App-Based Birth Control

Birth control pills are delivered via the SafeBoda app in Uganda. UNFPA Uganda

In the first five months of 2020, there was a 50% drop in women accessing family planning in Eswatini. To ensure women continued to have access to family planning, UNFPA began a text message program. Every month, participants receive a text reminding them to refill their birth control. 
Nolwazi is one woman who participated in the program. She felt encouraged that she could visit any clinic during COVID-19 for contraception. Text message reminders reach women directly and reduce the chance that women will lose access to contraception. 
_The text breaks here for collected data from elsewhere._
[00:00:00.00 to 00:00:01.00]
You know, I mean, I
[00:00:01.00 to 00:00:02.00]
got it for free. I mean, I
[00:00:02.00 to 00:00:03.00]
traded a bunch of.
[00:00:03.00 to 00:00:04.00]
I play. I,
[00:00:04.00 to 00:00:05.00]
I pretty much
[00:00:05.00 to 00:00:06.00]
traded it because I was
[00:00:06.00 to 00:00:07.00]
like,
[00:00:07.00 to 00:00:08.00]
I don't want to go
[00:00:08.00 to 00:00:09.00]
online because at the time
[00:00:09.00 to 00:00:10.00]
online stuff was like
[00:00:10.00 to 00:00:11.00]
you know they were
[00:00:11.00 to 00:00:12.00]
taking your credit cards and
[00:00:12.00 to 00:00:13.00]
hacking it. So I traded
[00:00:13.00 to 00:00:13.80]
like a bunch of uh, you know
In Uganda, 1 in 5 women wish to prevent pregnancy but are not using contraception. To change this, UNFPA has partnered with SafeBoda, a ride-sharing and delivery service. Women and young people can quickly and discretely order condoms, birth control, HIV tests, and even mama kits straight to their doors. Betty, a community health worker, supplements the delivery service with information on sexual and reproductive health. The program comes at a time when COVID-19-related shortages of these essential supplies have put women’s lives on the line. Even after the pandemic, app-based programs will make it easier for women and young people to get the care they need. 

Family Planning by Drone 

Health staff and officials gather around the drone at one of the four health facilities chosen for the pilot project. © UNFPA Botswana

In Botswana and Ghana, UNFPA is piloting a program to deliver care to hard-to-reach areas by drone. The drones can carry just under 5 pounds worth of condoms, HIV tests, blood for transfusions, and more. And, they do so quickly. In some cases, drones cut the time it would take to deliver these supplies from several days to 30 minutes. In an emergency, this can mean the difference between life and death. The program is still being tested, but in the future, family planning could literally drop out of the sky.  
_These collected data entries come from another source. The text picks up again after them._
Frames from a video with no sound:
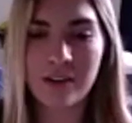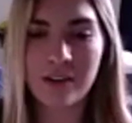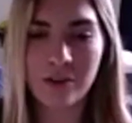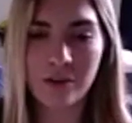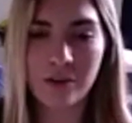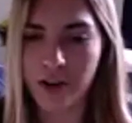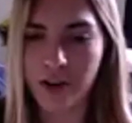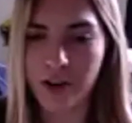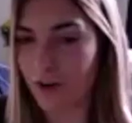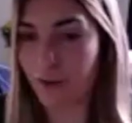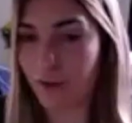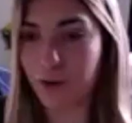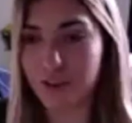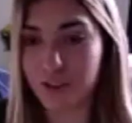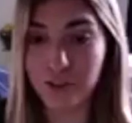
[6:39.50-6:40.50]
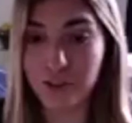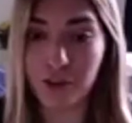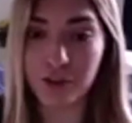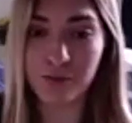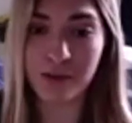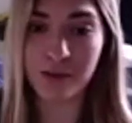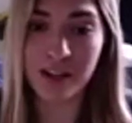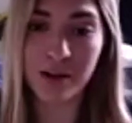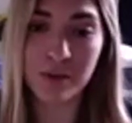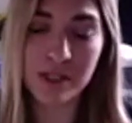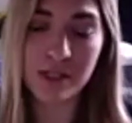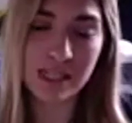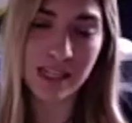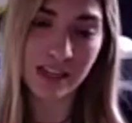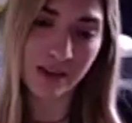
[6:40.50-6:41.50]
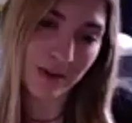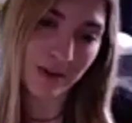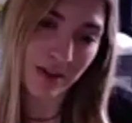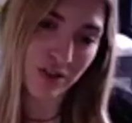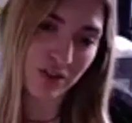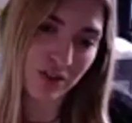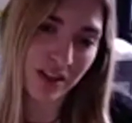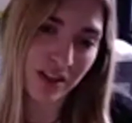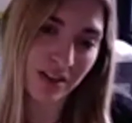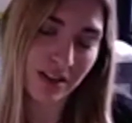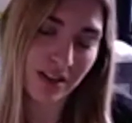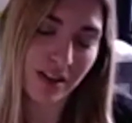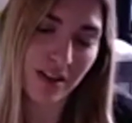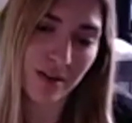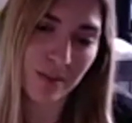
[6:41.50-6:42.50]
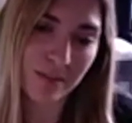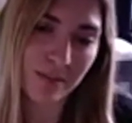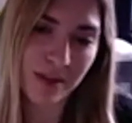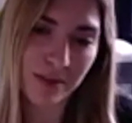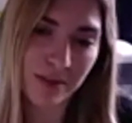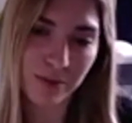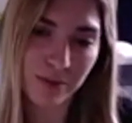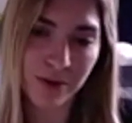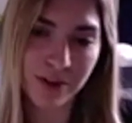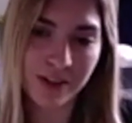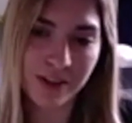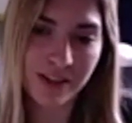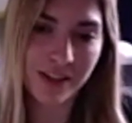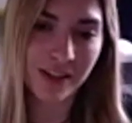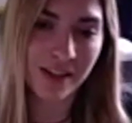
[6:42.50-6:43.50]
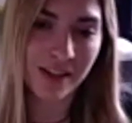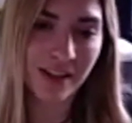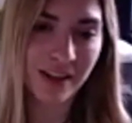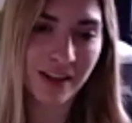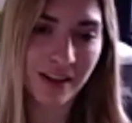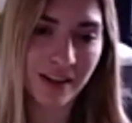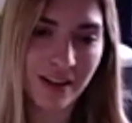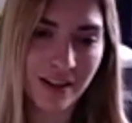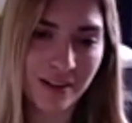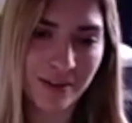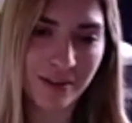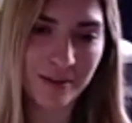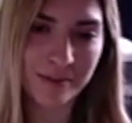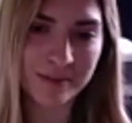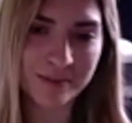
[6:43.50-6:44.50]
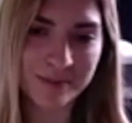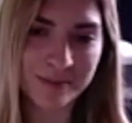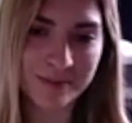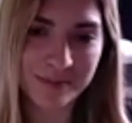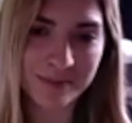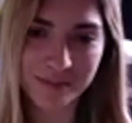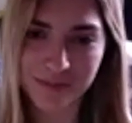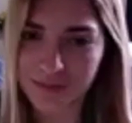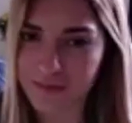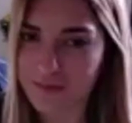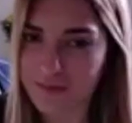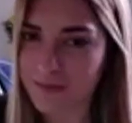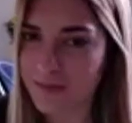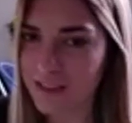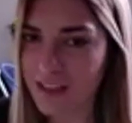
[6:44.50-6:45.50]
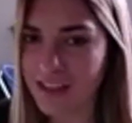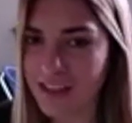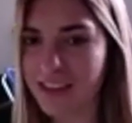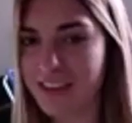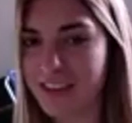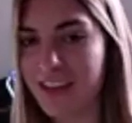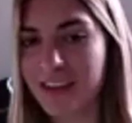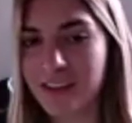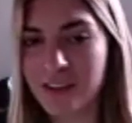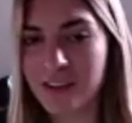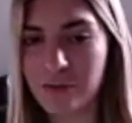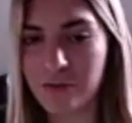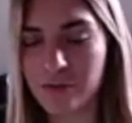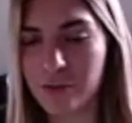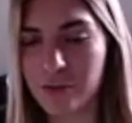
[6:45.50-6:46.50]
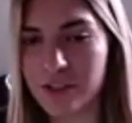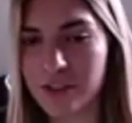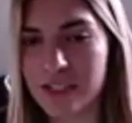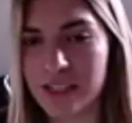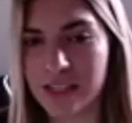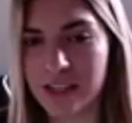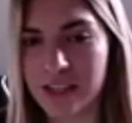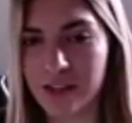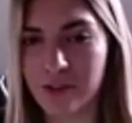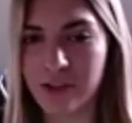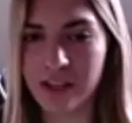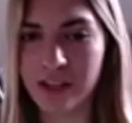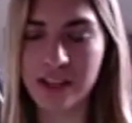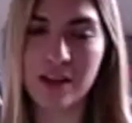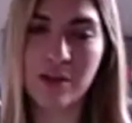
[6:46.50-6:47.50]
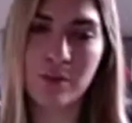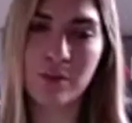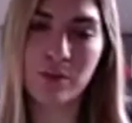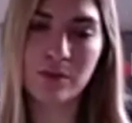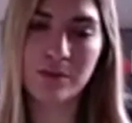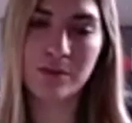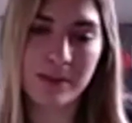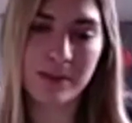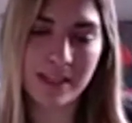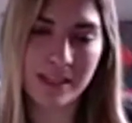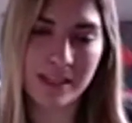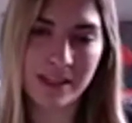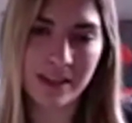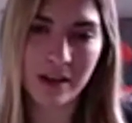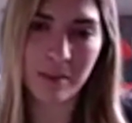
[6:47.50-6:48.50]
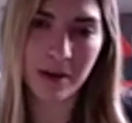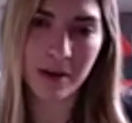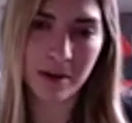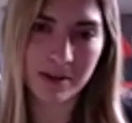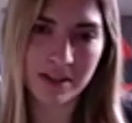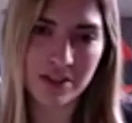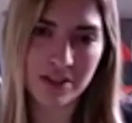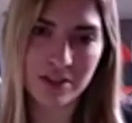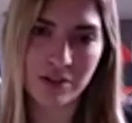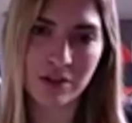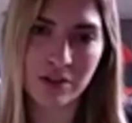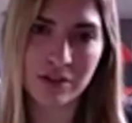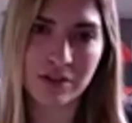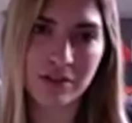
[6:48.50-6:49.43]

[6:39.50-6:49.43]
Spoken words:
or the document I was like mentioning before. And then, of course, like your idea would be published on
We’ve made a ton of progress toward giving every woman the care and support she needs to decide if, when, and with whom she would like to have children. The COVID-19 pandemic was a major setback, but around the world, communities found solutions. There are even more ways than ever before to reach women with family planning. And, who knows? Maybe in the future, women will be able to order family planning to their doors by drone.